Assustada com a ausência de estrutura para a viagem – não há sequer camareiro ou funcionário no trem- ela, após percorrer todos os vagões e perceber que não há ninguém, retorna ao seu e se dirige às pessoas, demonstrando seu nervosismo na tentativa de compreender a situação. Os passageiros, na tranquilidade dos que já tudo entenderam, respondem-na com certo desvelo, como a se darem conta de que ela precisa se acalmar: “Os dois velhinhos pareciam não ter entendido. A senhora de meia-idade procurou acalmá-la”; “contemporizou o homem de olhos azuis”; “Todos se entreolharam”; “A jovem de cinza acompanhou-a”. Solenes como os mortos, os passageiros do trem deslizam sobre os trilhos, em velocidade lenta e, sem saberem aonde ou a que vão, chegam a uma estação iluminada, sem indicações; ‘um prédio deserto de paredes completamente brancas e nuas’. A reação da moça, a única a, aparentemente, não saber o que se passa, é de ‘calafrio’, solidão, medo.
O Fantástico vai-se construindo no insólito dos acontecimentos, na ausência de explicações para a situação incomum, na inquietude do comportamento da personagem – assustada, nervosa -, no espaço sem identificação, híbrido como a morada dos mortos... A senha ‘Hâdi’ indicaria uma passagem para a morada de Hades? Perdida no labirinto da passagem entre a vida e a morte, ela decifrou o símbolo e lembrou dos jogos da palavra cruzada, de desenho idêntico... mas sua saída foi o sono, o entorpecimento da consciência até a chegada ao ‘fim da linha’. Não se sabe se esse sono se dá antes ou após a descida na estação iluminada. Não há notações temporais contínuas.

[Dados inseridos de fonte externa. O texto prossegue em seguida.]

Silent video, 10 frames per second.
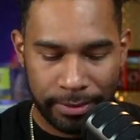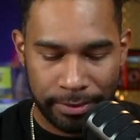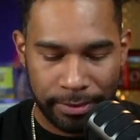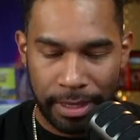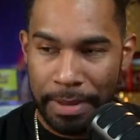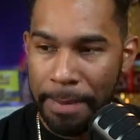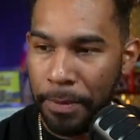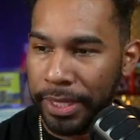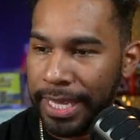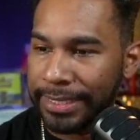I'm happy
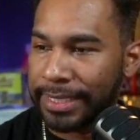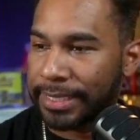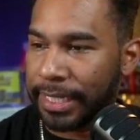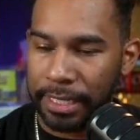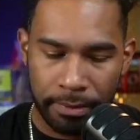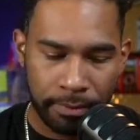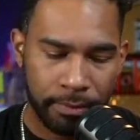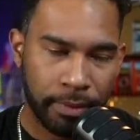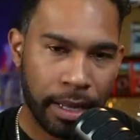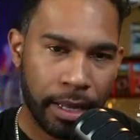with the SEC.
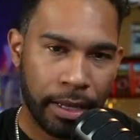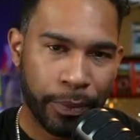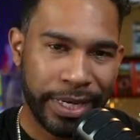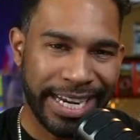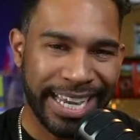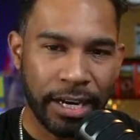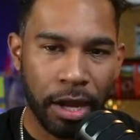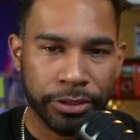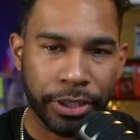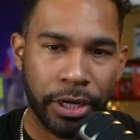We need to get an
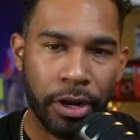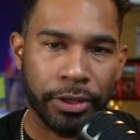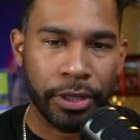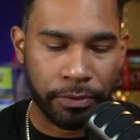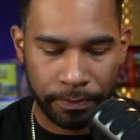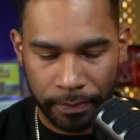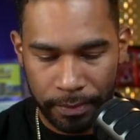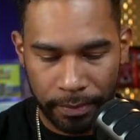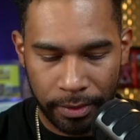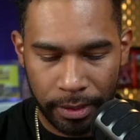alternate art, though.
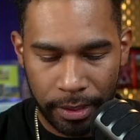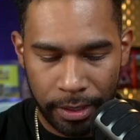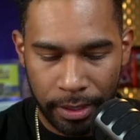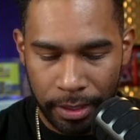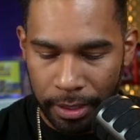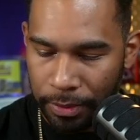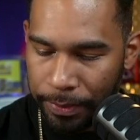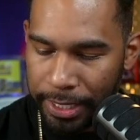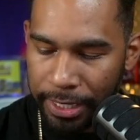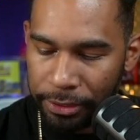We need
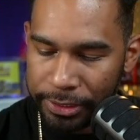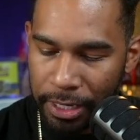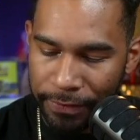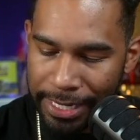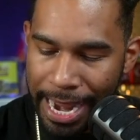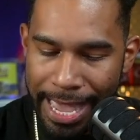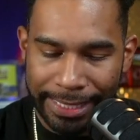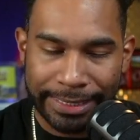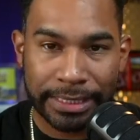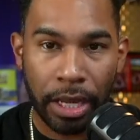to get ourselves a
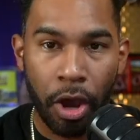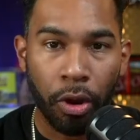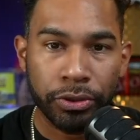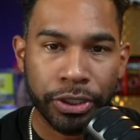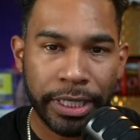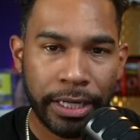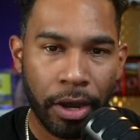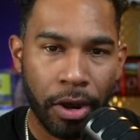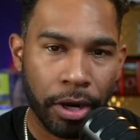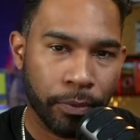nice alternate
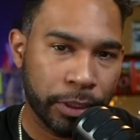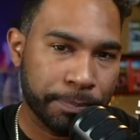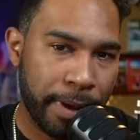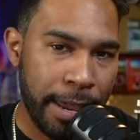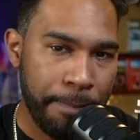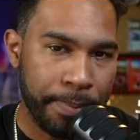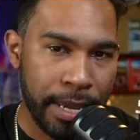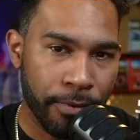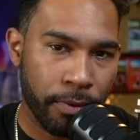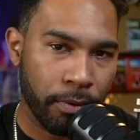art, which might be
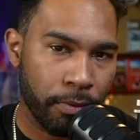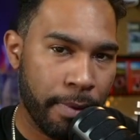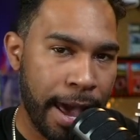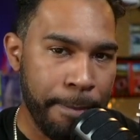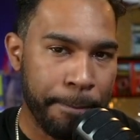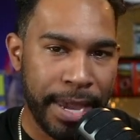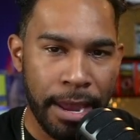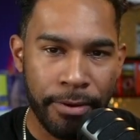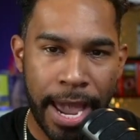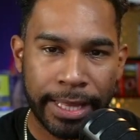
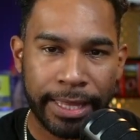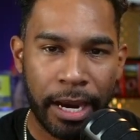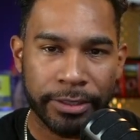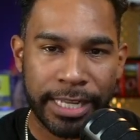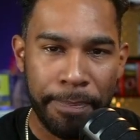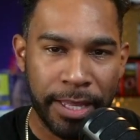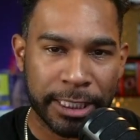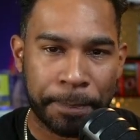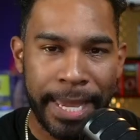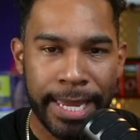right there. Something's
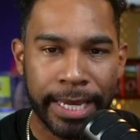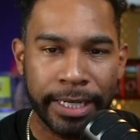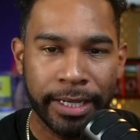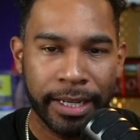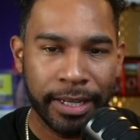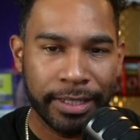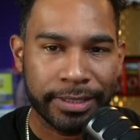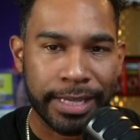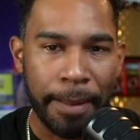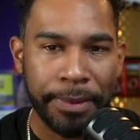peeking.
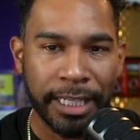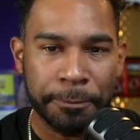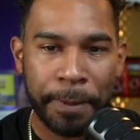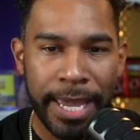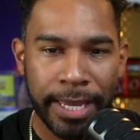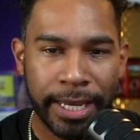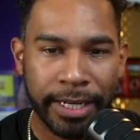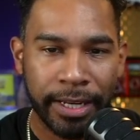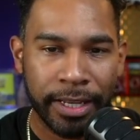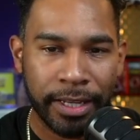Something's peeking.
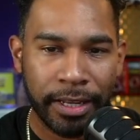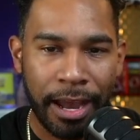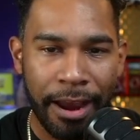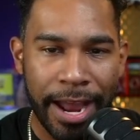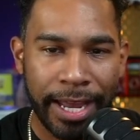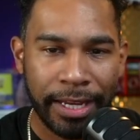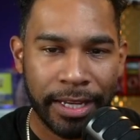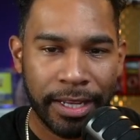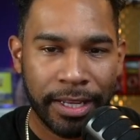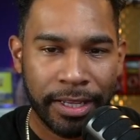All right.
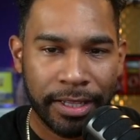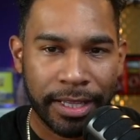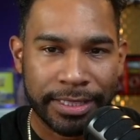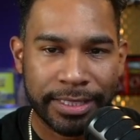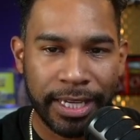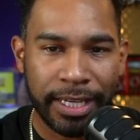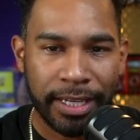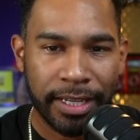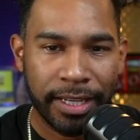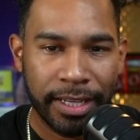Let's see.
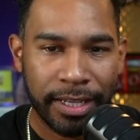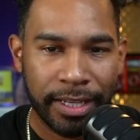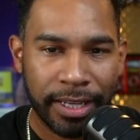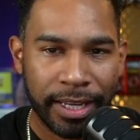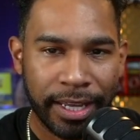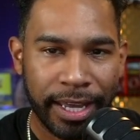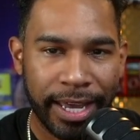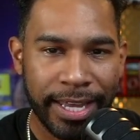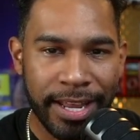And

O leitor atento não hesita, sabe que o percurso no trem foi a preparação para a irrupção do insólito; de dentro do trem, ela enxerga seu próprio vulto a esperá-la na estação: “Aos poucos, foi divisando o prédio da estação e um vulto solitário de pé na plataforma. Ao acercar-se, faltou-lhe o ar e todo o seu corpo ficou paralisado pelo pavor: a mulher que da plataforma a fitava era ela mesma”. Embora a personagem esboce reação ante o sobrenatural, o Fantástico se estabelece de forma bastante sutil – moderna, pode-se dizer -, pois a morte não é tratada de forma maléfica, tampouco o vulto que aparece traz contornos de um fantasma; não na acepção do reaparecimento de uma alma penada, que volta à vida para causar assombro, mas da aparição de uma mulher que não sabe sua condição e mantém o seu antigo aspecto, longe das formas indefinidas e evanescentes (HOLANDA, 1986: 757), próprias do fantasma tradicional.

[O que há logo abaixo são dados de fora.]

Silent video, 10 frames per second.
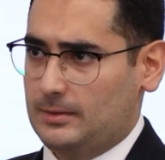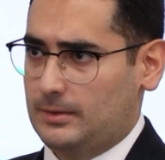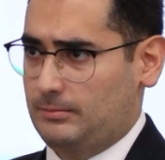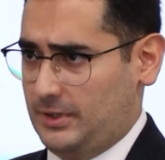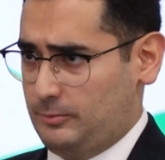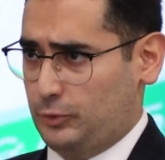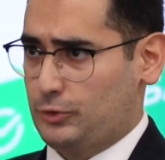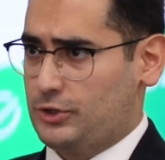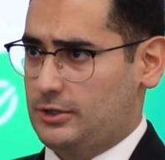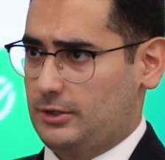
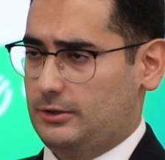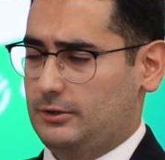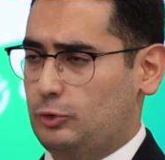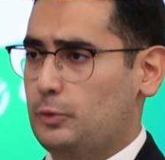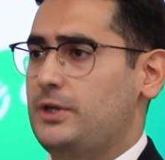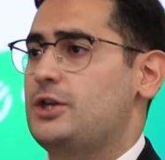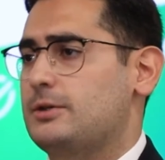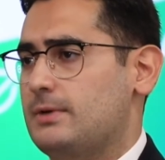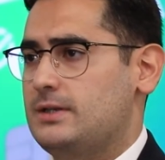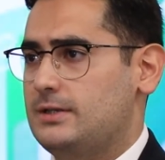We,
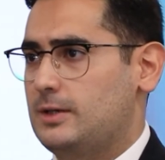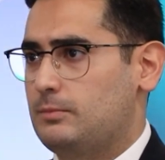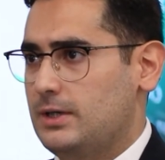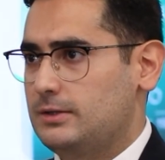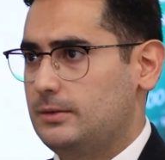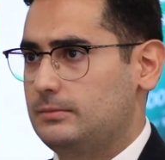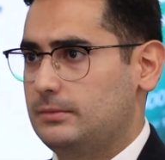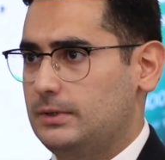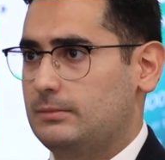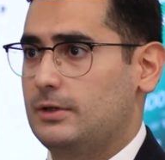being the largest Russian
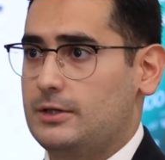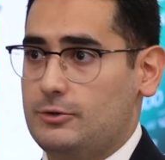bank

Como já se falou, procurando concretizar essa ilusão – o duplo –, a literatura fantástica explora tanto a restituição quanto à aniquilação do eu. A linha mais tradicional segue a trilha da literatura romântica que, como citou Rosset, percebe na destruição do duplo a aniquilação do próprio eu. Já a moderna, concebe esse encontro como a restituição desse eu, ou seja, essa “reconciliação de si consigo mesmo”. Qual seria o caso do conto “A viagem? Ora, é exatamente a ambigüidade o princípio constitutivo do Fantástico nesse conto: estaria a personagem apenas sonhando e acordara? O conto, possivelmente carregado da preocupação existencial da autora, teria colocado na moça as inquietações humanas dos que se encontram pedidos de si e buscam reencontrar-se? Ou estaria ela mesmo morta, fazendo a viagem simbólica à ‘morada dos mortos’? O discurso não permite respostas e é, certamente, nessa incerteza que o Fantástico se consolida.

BIBLIOGRAFIA:

FERREIRA, Aurélio B. de H. Novo dicionário da língua portuguesa. 2ª ed. Rio de Janeiro: Nova Fronteira, 1986.

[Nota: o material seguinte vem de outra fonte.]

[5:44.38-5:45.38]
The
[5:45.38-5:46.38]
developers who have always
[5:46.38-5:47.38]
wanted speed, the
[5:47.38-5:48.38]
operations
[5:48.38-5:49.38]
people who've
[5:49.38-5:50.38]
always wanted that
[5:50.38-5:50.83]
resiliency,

FURTADO, Filipe, A construção do fantástico na narrativa. Lisboa: Livros Horizonte, 1980.

JAGUARIBE, Vicência Mª Freitas. Sobre a arte de engolir palavras e suas outras artes. In: LEITE BARBOSA, Lourdinha. A arte de engolir palavras. Bagaço, Fortaleza, 2002 pp.77-95.

LEITE BARBOSA, Lourdinha. A arte de engolir palavras. Bagaço, Fortaleza, 2002.

ROSSET, Clément. O real e seu duplo, 1976.

TODOROV, Tzvetan . Introdução à literatura fantástica. São Paulo: Perspectiva, 1975.